It is the first day of September and summer vegetables are still widely available everywhere. The weather is also still very much like summer around here, therefore, I am featuring the "Chargrilled summer veg" as my sixth post in my River Cottage Veg Everyday series today.
Hugh Fearnley-Whittingstall states in his comment "to vary the veg as you like" and so I went to the market and brought back the best looking vegetables that I could find.. I also dropped by my favorite bakery and bought two loaves of fresh bread.
We enjoy fresh fennel that hails from Italy - I have not been able to find locally grown fennel anywhere but the Italian fennel bulbs that I bought were not only firm and unblemished but also incredibly aromatic.The Italian fennel is also called "Florence fennel" or finocchio in Italian.
Fresh fennel has a broad, bulbous base, pale green, celery-like stems, bright green, feathery foliage (that I often use as garnish) and greenish-brown seeds, all of which have a lovely aniseed flavor.
My usual way to prepare fennel is cutting the fennel into wedges, placing it in my grill pan and serving it with local honey and fresh soft goat cheese - pan or grill, both methods miraculously turn the crisp fennel slices into sweet and tender vegetable delights.
Next up was sweet corn - after my little adventure with a recipe for the French Fridays with Dorie recipe last week, I now have a reliable source who will part with some of his freshly harvested corn in the husk, I could not resist and placed some lovely fresh corn on the grill as well.
And grilling courgettes also known as zucchinis is the one of best methods of preparing those lovely veggies and handling part of the bumper crop.
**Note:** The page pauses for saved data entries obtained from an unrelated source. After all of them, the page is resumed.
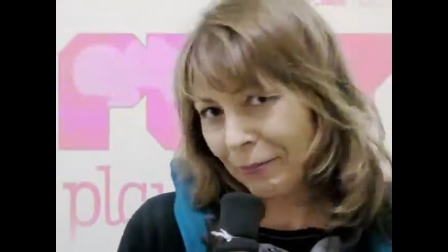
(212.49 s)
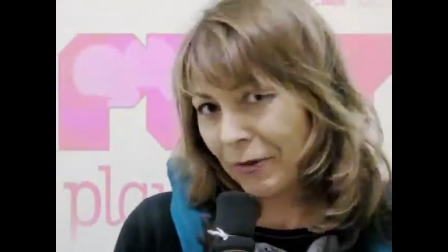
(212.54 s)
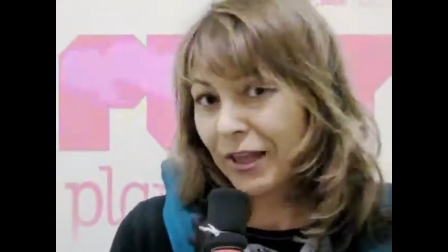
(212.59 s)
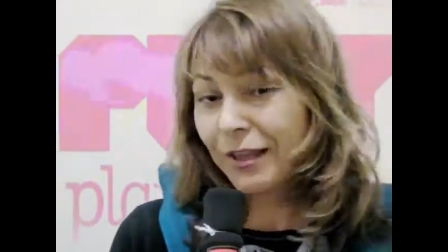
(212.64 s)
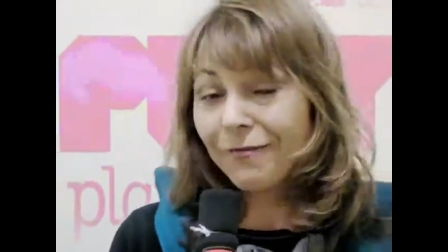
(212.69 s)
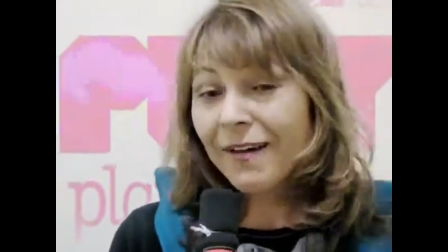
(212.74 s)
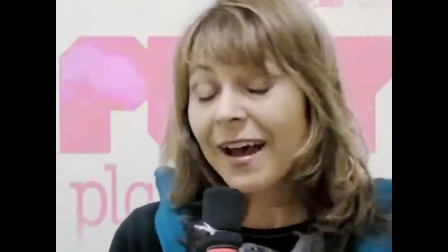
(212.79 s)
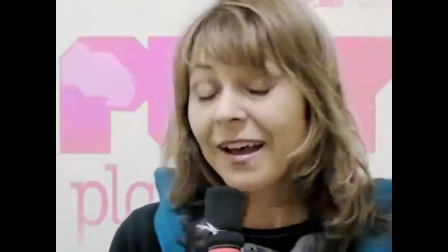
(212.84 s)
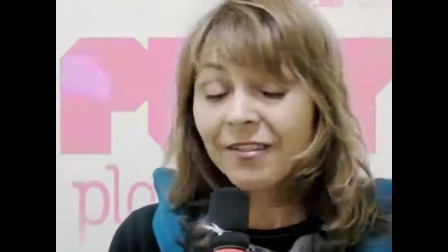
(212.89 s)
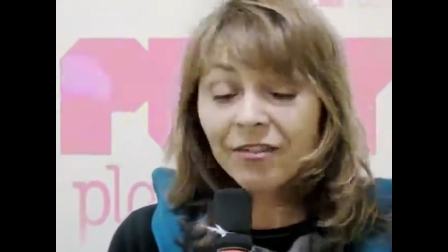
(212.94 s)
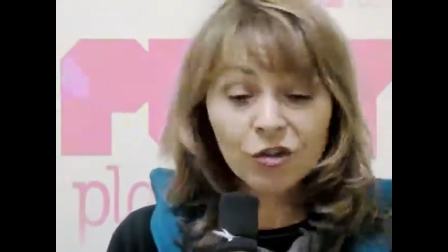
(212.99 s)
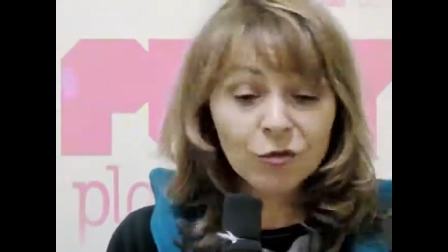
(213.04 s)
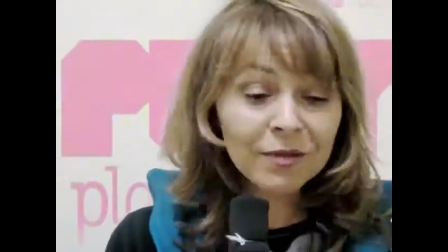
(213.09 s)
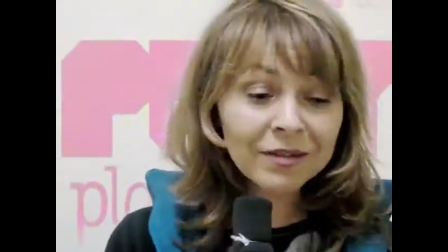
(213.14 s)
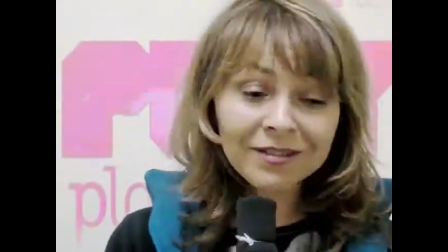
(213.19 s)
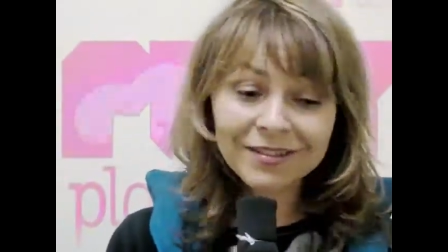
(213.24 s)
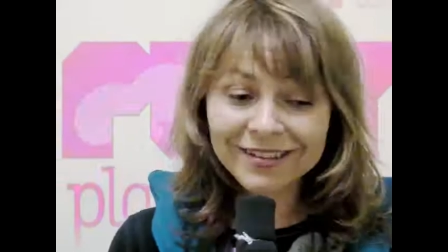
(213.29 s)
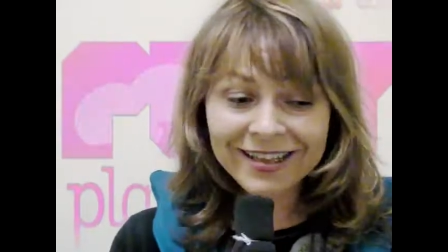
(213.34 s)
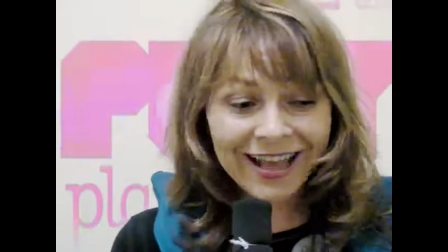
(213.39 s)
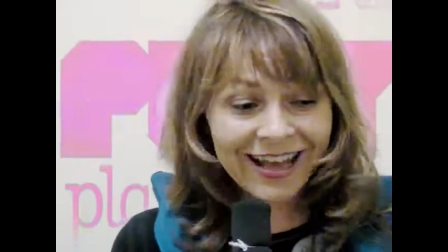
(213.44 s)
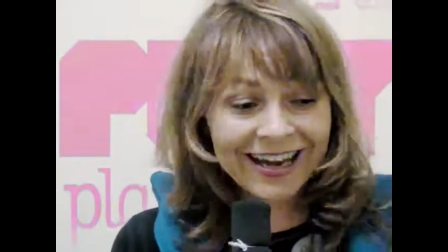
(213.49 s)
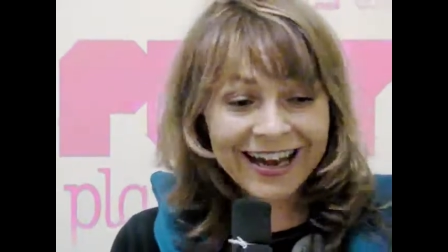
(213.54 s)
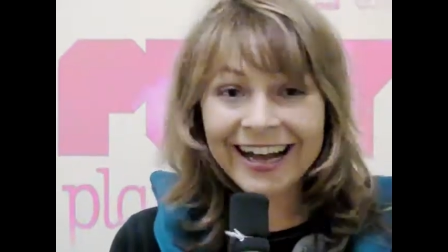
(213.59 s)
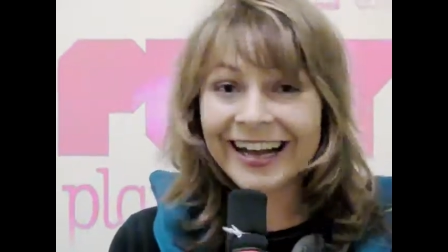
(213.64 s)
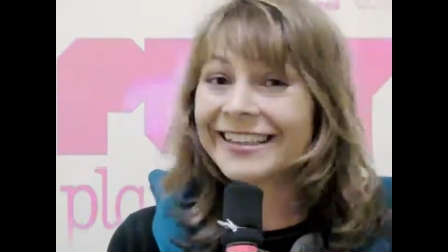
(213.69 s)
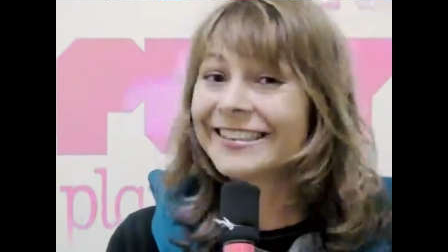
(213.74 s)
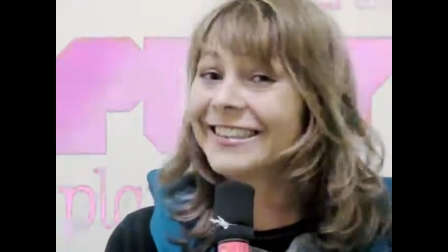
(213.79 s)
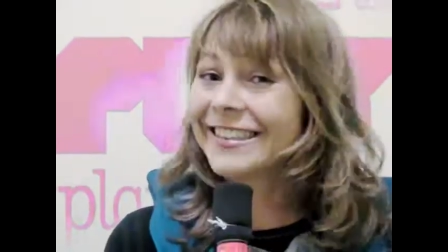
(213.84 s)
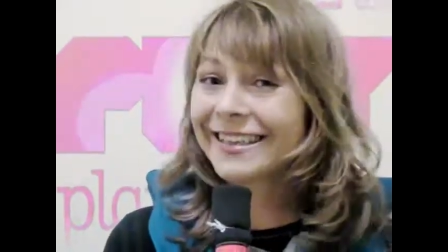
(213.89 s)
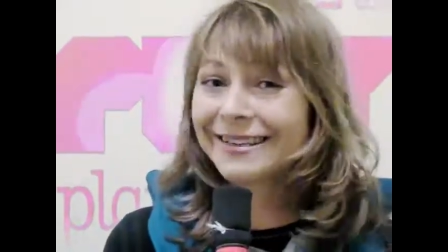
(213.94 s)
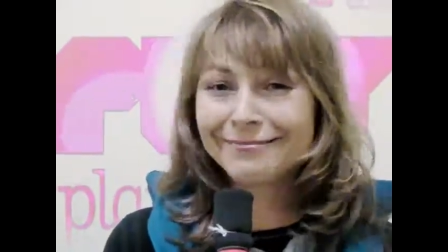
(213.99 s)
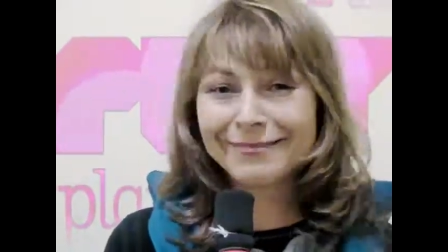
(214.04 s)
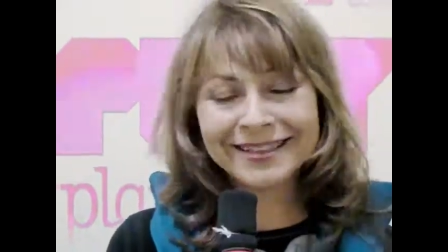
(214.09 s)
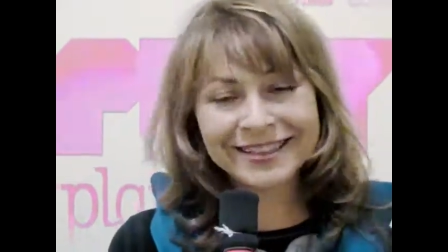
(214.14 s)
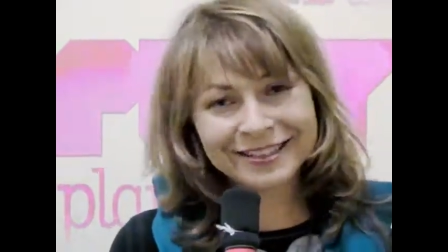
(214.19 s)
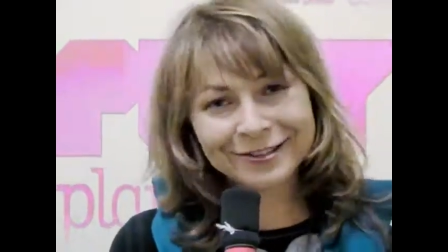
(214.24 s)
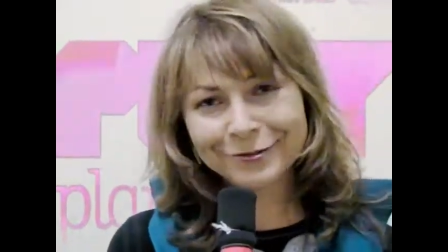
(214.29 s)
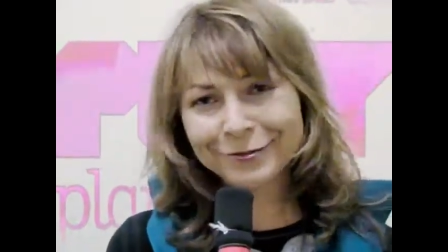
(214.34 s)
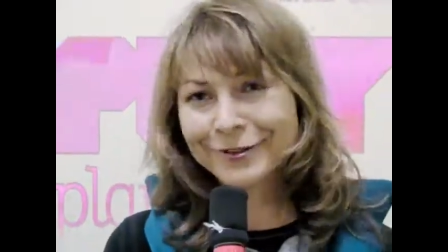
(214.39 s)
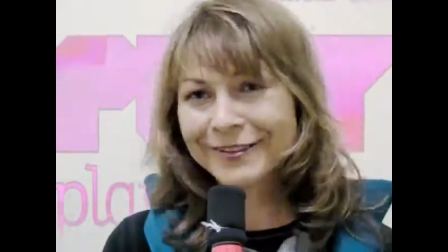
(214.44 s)
Ich weiß zumindest keine andere
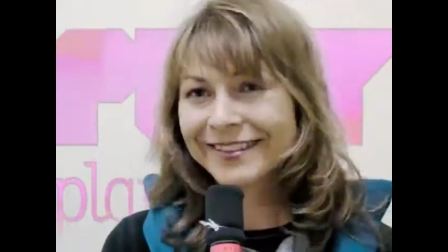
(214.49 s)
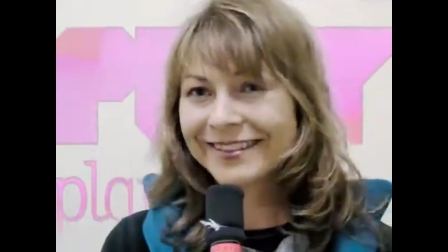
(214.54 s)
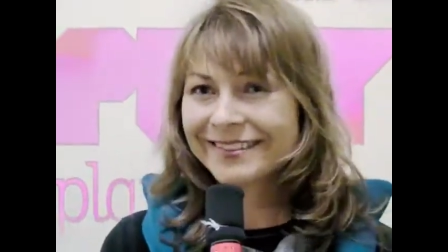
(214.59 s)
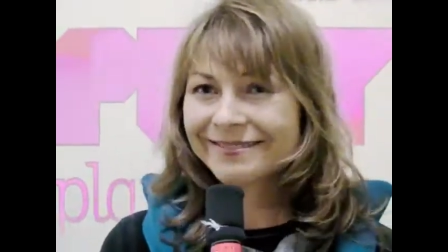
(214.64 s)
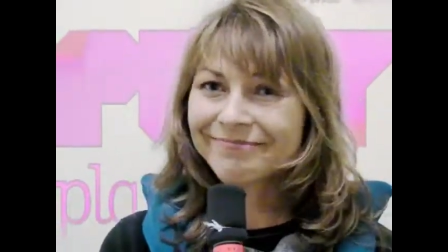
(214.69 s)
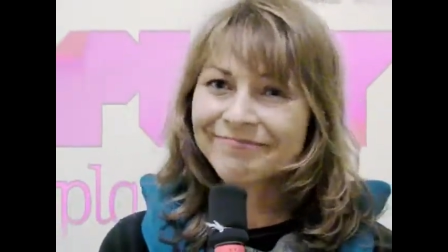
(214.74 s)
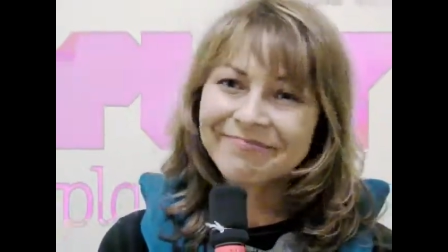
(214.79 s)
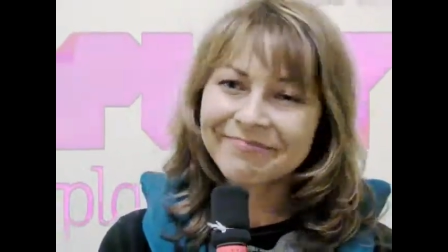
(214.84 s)
Methode,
When choosing courgettes, remember, the smaller they are, the more flavorful they will be.
And no one at our house can resist ripe, bright red, grilled, cherry tomatoes, they are a smaller variety of the common garden tomato and are generally sweeter than larger fruits. They make a fabulous and colorful addition to any platter filled to the rim with tons of summer chargrilled veg.
New potatoes are also wonderful when placed on the grill for a few minutes - I scrubbed them, boiled them in salted water for a good 12 minutes, dried them off, coated them lightly with olive oil and placed them on the grill for a few minutes.
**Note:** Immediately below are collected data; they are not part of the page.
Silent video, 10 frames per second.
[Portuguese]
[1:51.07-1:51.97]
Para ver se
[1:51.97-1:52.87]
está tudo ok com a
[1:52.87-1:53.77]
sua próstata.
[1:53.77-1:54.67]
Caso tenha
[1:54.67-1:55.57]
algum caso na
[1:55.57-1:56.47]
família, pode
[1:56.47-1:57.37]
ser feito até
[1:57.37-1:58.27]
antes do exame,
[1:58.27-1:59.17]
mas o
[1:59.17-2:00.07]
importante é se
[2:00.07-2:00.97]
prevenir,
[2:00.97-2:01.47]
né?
New potatoes are potatoes from the early crop that are smaller than the main crop potatoes. Remember to leave the skins on as much of the flavor (and the vitamin C) is found just under the tender skins.
When we grill, I always make sure to place some Ciabatta on the grill as well - simply delicious alongside any type of grilled vegetables - the thick slices of bread are especially fabulous when topped with those grilled late summer cherry tomatoes. You can easily use the tines of a fork to squash the grilled tomatoes.
And since we enjoy eating garlic, particularly when it is grilled this way, it also was placed on the grill.Grilling garlic gives it a golden color and an unbeatable mellow smoky flavor. Make sure to rub a bit of this delicacy on the grilled and still warm slices of Ciabatta.
And last but not least, thick grilling slices of fresh lemons will impart them with a sweet and smoky flavor - make sure to grill a whole bunch of these and just before serving the veg platter, season to taste with some wonderful sea salt and freshly ground black pepper and drizzle your grilled treasures with the still warm lemon juice.
Sometimes there seems to be no better way to celebrate the late summer bounty of vegetables than by placing them on the grill and serving them on a huge platter. Then you gather the family around the table and let them choose which vegetables they would like to enjoy.
If you like, Hugh Fearnley-Whittingstall also suggests tossing the veg together with chopped fresh herbs such as finely chopped parsley, basil, chervil, thyme or tarragon or finish them with cheese shavings (Parmiggiano Reggiano or another well-flavored hard cheese). But for today, it was just lemon juice, pepper, salt and a drizzle of a fruity olive oil.
If you own the English edition of this vegetable cookbook, you will find the recipe on page 332 in the chapter on "Roast, Grill & Barbecue".